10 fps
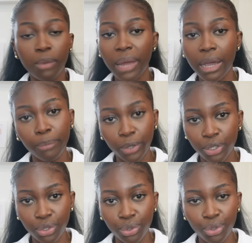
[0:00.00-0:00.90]
a black
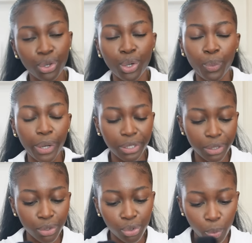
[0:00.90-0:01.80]
bodysuit, you can wear
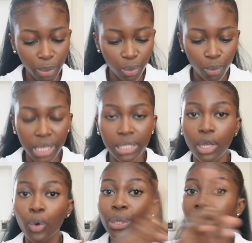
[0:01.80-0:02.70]
it in so many ways.
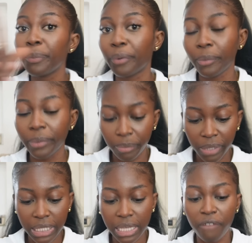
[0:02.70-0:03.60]
The only problem
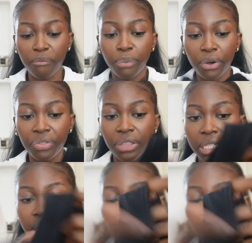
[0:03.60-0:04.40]
is I've bought this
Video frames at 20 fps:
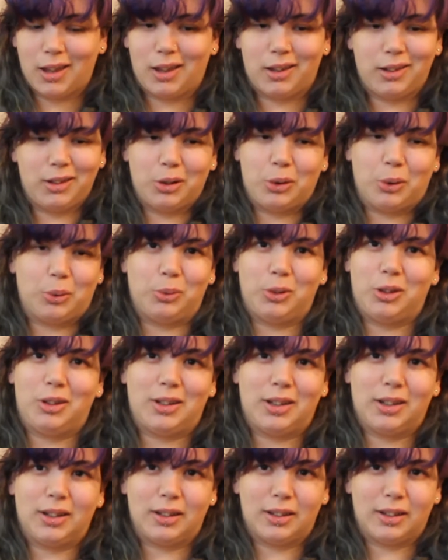You know,
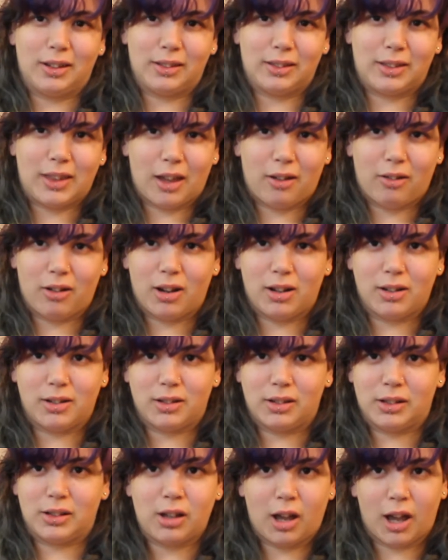there are
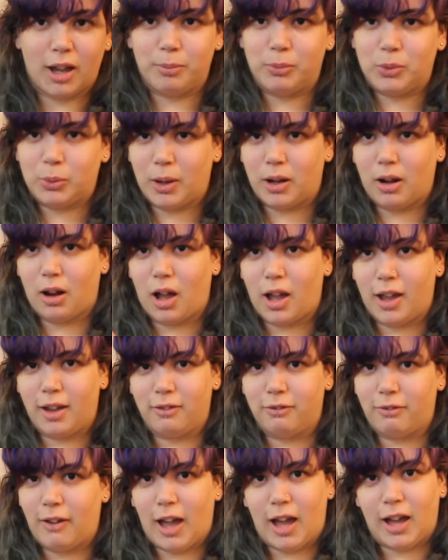times when
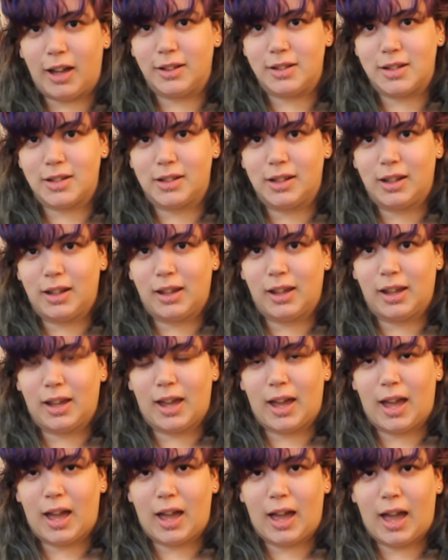I've had
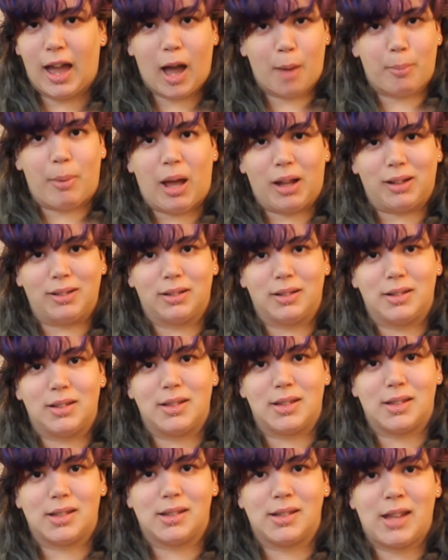hat
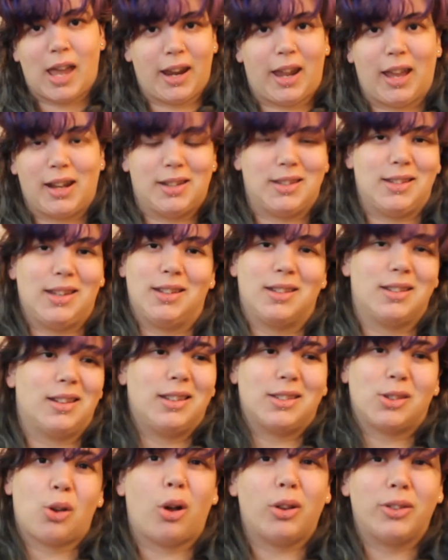patterns tech edited and
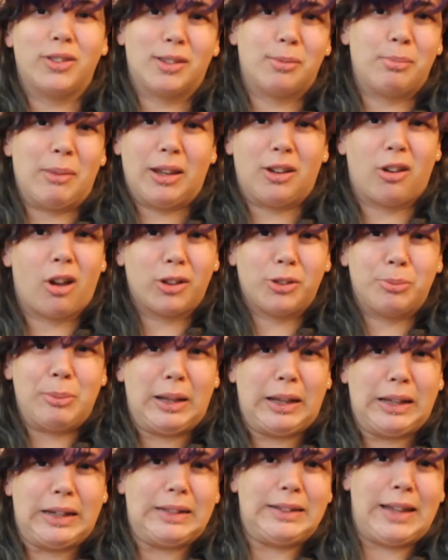it's cost me
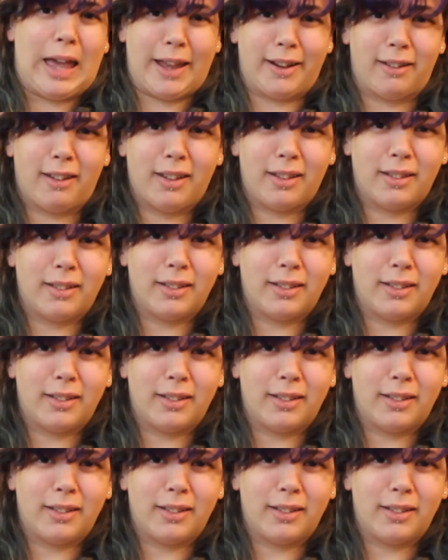like a tenner,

──────────────────────────────

TASK TO COMPLETE: Omit every picture while transcribing the records above exactly.

RESPONSE AREA:
10 fps
[0:00.00-0:00.90]
a black
[0:00.90-0:01.80]
bodysuit, you can wear
[0:01.80-0:02.70]
it in so many ways.
[0:02.70-0:03.60]
The only problem
[0:03.60-0:04.40]
is I've bought this
Video frames at 20 fps:
You know,
there are
times when
I've had
hat
patterns tech edited and
it's cost me
like a tenner,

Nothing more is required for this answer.